Comment entrevoyez-vous le Cameroun dans cinq ans ?
Au
plan politique, notre pays a besoin de rupture et des réformes de
structure en profondeur : réhabiliter la politique en lançant la Réforme
et la Planification. Notre Nation c’est notre peuple tout entier
rassemblé autour de valeurs communes choisies et acceptées librement.
Elle est une construction politique dont la fonction est de garantir la
cohésion sociale et de faire respecter l’autorité de l’État. L’État se
fonde sur trois pouvoirs : pouvoir législatif, pouvoir exécutif et
pouvoir judiciaire. Or, le pouvoir législatif et le pouvoir judiciaire
au Cameroun ne sont que des «tigres de papier», des «faux nez»

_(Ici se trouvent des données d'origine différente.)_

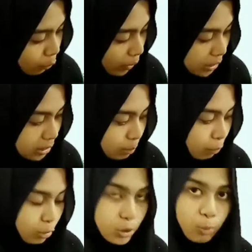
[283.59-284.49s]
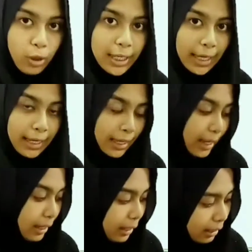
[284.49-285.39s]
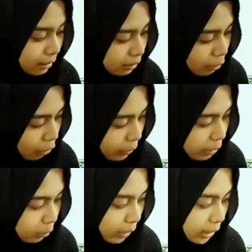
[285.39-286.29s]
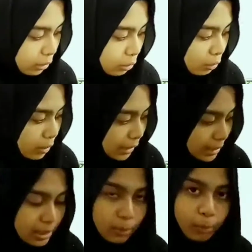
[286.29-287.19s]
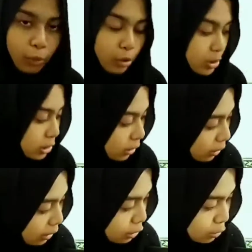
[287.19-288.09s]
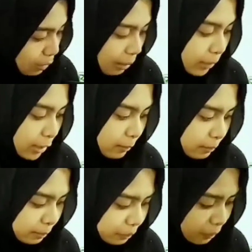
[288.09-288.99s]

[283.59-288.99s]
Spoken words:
to west approach Polytechnic, and going right to east approach Sulaman.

démocratiques. C’est donc de l’ensemble qu’il faut s’occuper et pas
seulement de l’exécutif (Président, gouvernement et leurs
administrations), mais de la restauration de l’autorité des pouvoirs
publics, de la République. Il convient donc, rapidement, de refonder
l’État camerounais pour sortir de l’impasse que génère l’immobilisme,
l’inertie actuelle et que la corruption généralisée accentue encore
davantage.
Pour ce faire, il est urgent de redonner à l’État son
éthique démocratique et républicaine pour que son autorité indispensable
soit légitime et incontestée. En un mot restaurer l’État de Droit afin
qu’il retrouve la légitimité qu’il a perdue. Une réelle décentralisation
et une réorganisation administratives s’imposent. Le principe de
subsidiarité doit dorénavant prévaloir. Le Parlement, particulièrement
le Sénat, sera associé à cette politique de proximité administrative.
Une nouvelle carte administrative est nécessaire dans cette perspective.
Dans le cadre de la décentralisation, une forme d’autonomie financière
locale est indispensable pour le fonctionnement et la pérennité de nos
institutions locales et territoriales. A cet effet, la mise en ?uvre des
règles régissant l’intercommunalité devrait être mise en place pour
accélérer le développement des collectivités locales.
Au plan
économique et social , dans un contexte de crises financières mondiales,
de la généralisation de la corruption qui empêche le développement
économique et particulièrement le secteur privé, l’oeuvre de
redressement économique donc social, doit être le résultat d’un choix
stratégique. Un choix qui permet de rectifier l’approche économique sans
hypothéquer l’avenir des finances publiques. Une forte croissance
économique au Cameroun nécessitera l’implication de l’État pour remplir
au moins trois conditions: l’autosuffisance alimentaire, la maîtrise de
l’énergie et le financement des projets structurants. Elle nous impose
avant tout une modernisation des structures de productions locales, une
dynamisation de l’épargne populaire et une redéfinition des missions de
l’État et particulièrement du système judiciaire. Cela passe aussi par
la lutte contre la contrebande, la fraude et la contrefaçon.